Le plus grand sacrilège, c'est que ces détenus qui récidivent seront autant de fois graciés pour peu qu'ils arrivent à obtenir un diplôme de pacotille qui leur sera d'ailleurs gracieusement offert, car il y va de la gloire et du prestige de l'administration pénitentiaire qui est terriblement aveuglée par cette surinflation de chiffres qu'elle arbore chaque année dans son bilan. C'est un peu l'histoire du serpent qui se mord la queue. En instrumentalisant cette politique surmédiatisée de statistiques par le biais de pirouettes aussi pernicieuses, elle ne fait que se discréditer, compromettre la magnanimité du président de la République et nuire à la société. Par ailleurs, quand bien même on s'amuserait à triturer la peine de manière à la rendre plus douce, à humaniser les prisons, pour reprendre un jargon galvaudé çà et là, la peine doit inconditionnellement conserver sa rigueur et sa dureté.
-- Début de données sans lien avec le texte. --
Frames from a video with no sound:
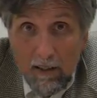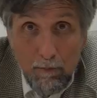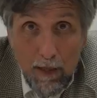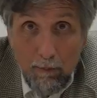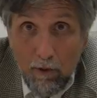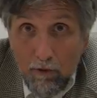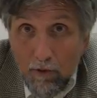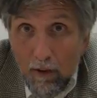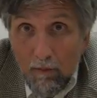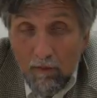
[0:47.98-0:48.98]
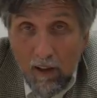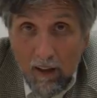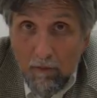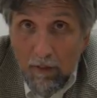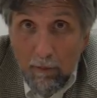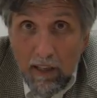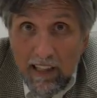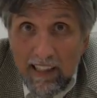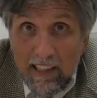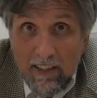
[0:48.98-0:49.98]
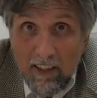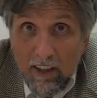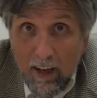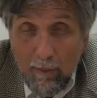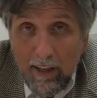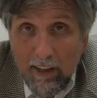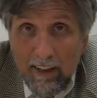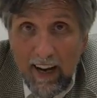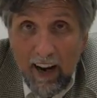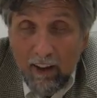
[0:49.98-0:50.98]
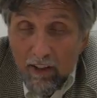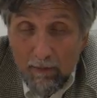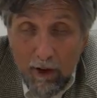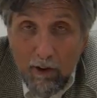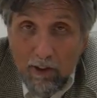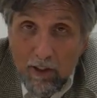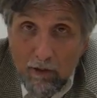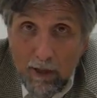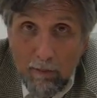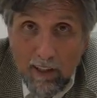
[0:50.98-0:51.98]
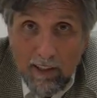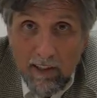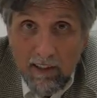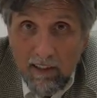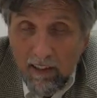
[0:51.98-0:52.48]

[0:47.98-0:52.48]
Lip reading: People from the Middle East are coming here now because America's a great place.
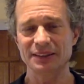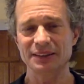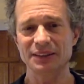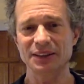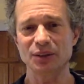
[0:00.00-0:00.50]

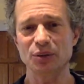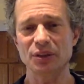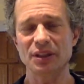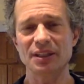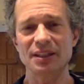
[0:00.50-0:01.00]
So
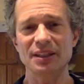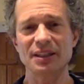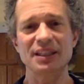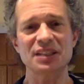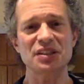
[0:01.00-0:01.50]

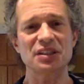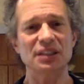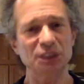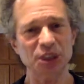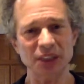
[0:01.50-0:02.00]
this
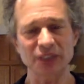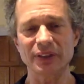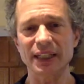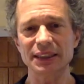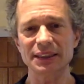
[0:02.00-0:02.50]

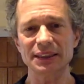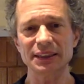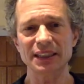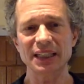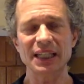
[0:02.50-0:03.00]
generates
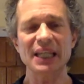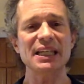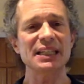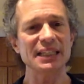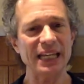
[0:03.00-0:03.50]

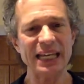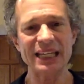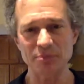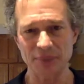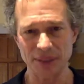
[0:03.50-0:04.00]
a
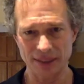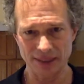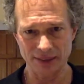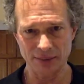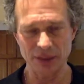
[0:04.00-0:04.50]
game
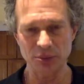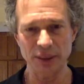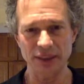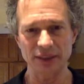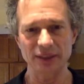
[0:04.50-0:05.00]

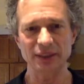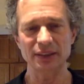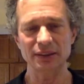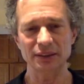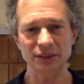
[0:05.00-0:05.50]
between
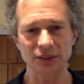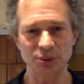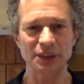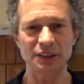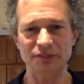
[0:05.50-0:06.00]

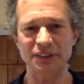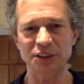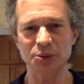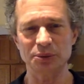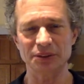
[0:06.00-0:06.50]
two
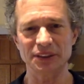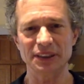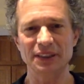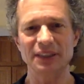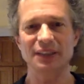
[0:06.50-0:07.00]
individuals
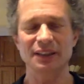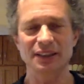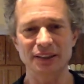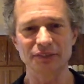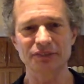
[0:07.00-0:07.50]

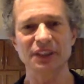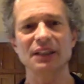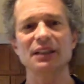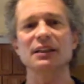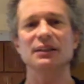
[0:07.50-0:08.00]
of
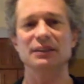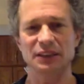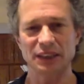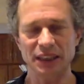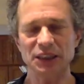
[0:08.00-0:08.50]

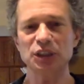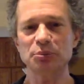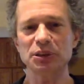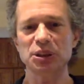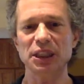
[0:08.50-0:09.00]
each is
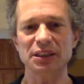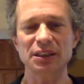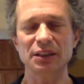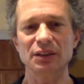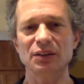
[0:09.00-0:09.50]

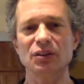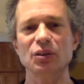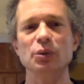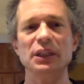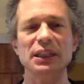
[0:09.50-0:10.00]
projecting
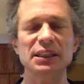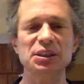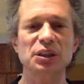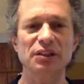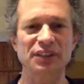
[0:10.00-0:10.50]
who
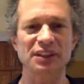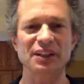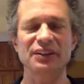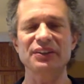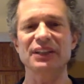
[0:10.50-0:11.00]
each of
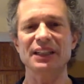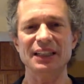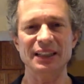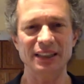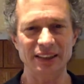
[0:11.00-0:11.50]

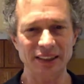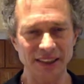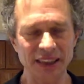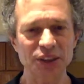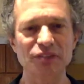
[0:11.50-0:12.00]

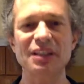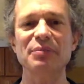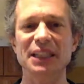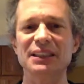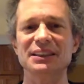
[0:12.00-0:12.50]
them
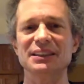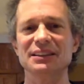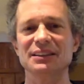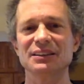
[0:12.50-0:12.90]
is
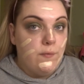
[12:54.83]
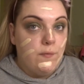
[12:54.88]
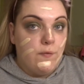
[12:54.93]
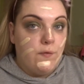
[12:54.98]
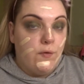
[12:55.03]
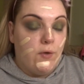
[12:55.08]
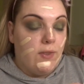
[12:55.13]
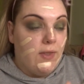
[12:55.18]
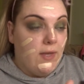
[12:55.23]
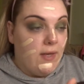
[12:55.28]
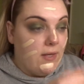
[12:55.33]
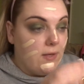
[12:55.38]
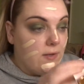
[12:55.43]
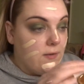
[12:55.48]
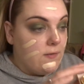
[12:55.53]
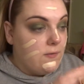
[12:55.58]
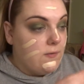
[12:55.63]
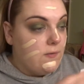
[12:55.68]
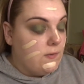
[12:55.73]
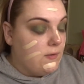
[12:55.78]
for
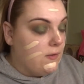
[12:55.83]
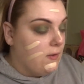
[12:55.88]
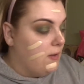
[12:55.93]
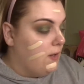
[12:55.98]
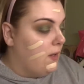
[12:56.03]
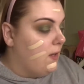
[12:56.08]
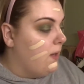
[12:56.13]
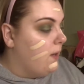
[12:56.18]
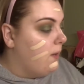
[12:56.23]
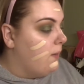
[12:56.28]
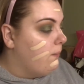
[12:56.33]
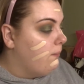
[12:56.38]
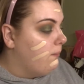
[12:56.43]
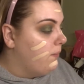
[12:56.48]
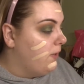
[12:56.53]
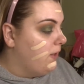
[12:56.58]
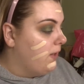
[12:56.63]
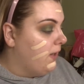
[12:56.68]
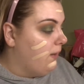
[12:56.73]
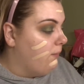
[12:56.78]
this,
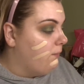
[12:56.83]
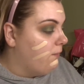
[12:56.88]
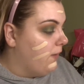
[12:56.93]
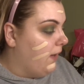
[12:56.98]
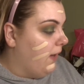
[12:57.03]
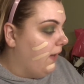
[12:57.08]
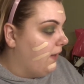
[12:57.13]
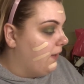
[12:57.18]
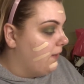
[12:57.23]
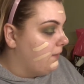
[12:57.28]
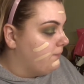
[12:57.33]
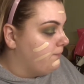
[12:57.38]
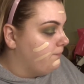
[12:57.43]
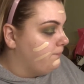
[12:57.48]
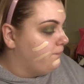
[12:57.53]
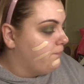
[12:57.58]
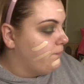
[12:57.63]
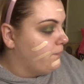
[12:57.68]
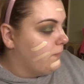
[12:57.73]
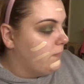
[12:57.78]
but I keep forgetting.
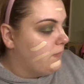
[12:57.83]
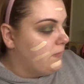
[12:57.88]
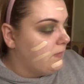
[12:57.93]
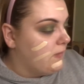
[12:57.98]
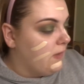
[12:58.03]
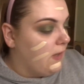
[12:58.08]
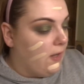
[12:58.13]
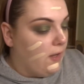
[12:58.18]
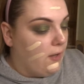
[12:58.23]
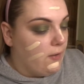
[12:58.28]
So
La peine doit non seulement être «juste et humaine», mais aussi «utile par sa sévérité» avérée qu'il nous est loisible de vérifier à travers son pouvoir de dissuasion. Primo : la peine «juste et humaine» a été consacrée par le droit pénal voilà plus de deux siècles, le juriste et philosophe Beccaria l'avait évoqué dans son œuvre Traité des délits et des peines (1764), l'ensemble des pénalistes avaient fait de ses travaux une panacée à suivre rigoureusement : «Punir pas plus qu'il n'est juste, pas plus qu'il n'est utile», voilà les garde-fous que le droit pénal observe méticuleusement en Europe depuis 1810.
Secundo : la peine : «Utile et sévère», celle-ci doit l'être davantage. Pour l'ensemble des pénologies, les châtiments ne doivent avoir pour but que d'empêcher le coupable de nuire à la société et de détourner ses concitoyens de la voie du crime.
(A suivre)
Notes de renvoi :
*1- Voir le décret n°99/77 du 11 avril 1999 portant organisation et sanction des formations, décret qui traite de la classification et de la détermination des niveaux de qualification qui s'échelonnent de 1 jusqu'à 5 (CFPS/CAP/CMP/BT/ BTS) avec des durées de formation qui vont de 12 à 36 mois. Jamais une formation diplômante efficiente ne s'est déroulée en un temps aussi record que celui qui est pratiqué au niveau de nos prisons.
Les conventions cadres du 17 novembre 1997 et celle du 8 mai 2006, (ministères de la Justice, de la Formation et celui de l'Emploi, notamment à travers les articles respectifs (art 6 pour la 1re convention et art 10 pour la 2e) précisent ce qui suit : «La durée de ces cycles de formation professionnelle doivent être conformes à la réglementation en vigueur et celle applicable aux centres de formation professionnelle.»
*2- Voir ouvrages suivants Des délits et des peines de Cesare Beccaria (1737-1974), juriste, philosophe, économiste et homme de lettres italien rattaché au courant des Lumières.
Son ouvrage fonde le droit pénal moderne et se signale notamment en développant la toute première argumentation contre la peine de mort. Théorie des peines et des récompenses de Jeremy Bentham (1748-1832), philosophe, jurisconsulte et réformateur britannique.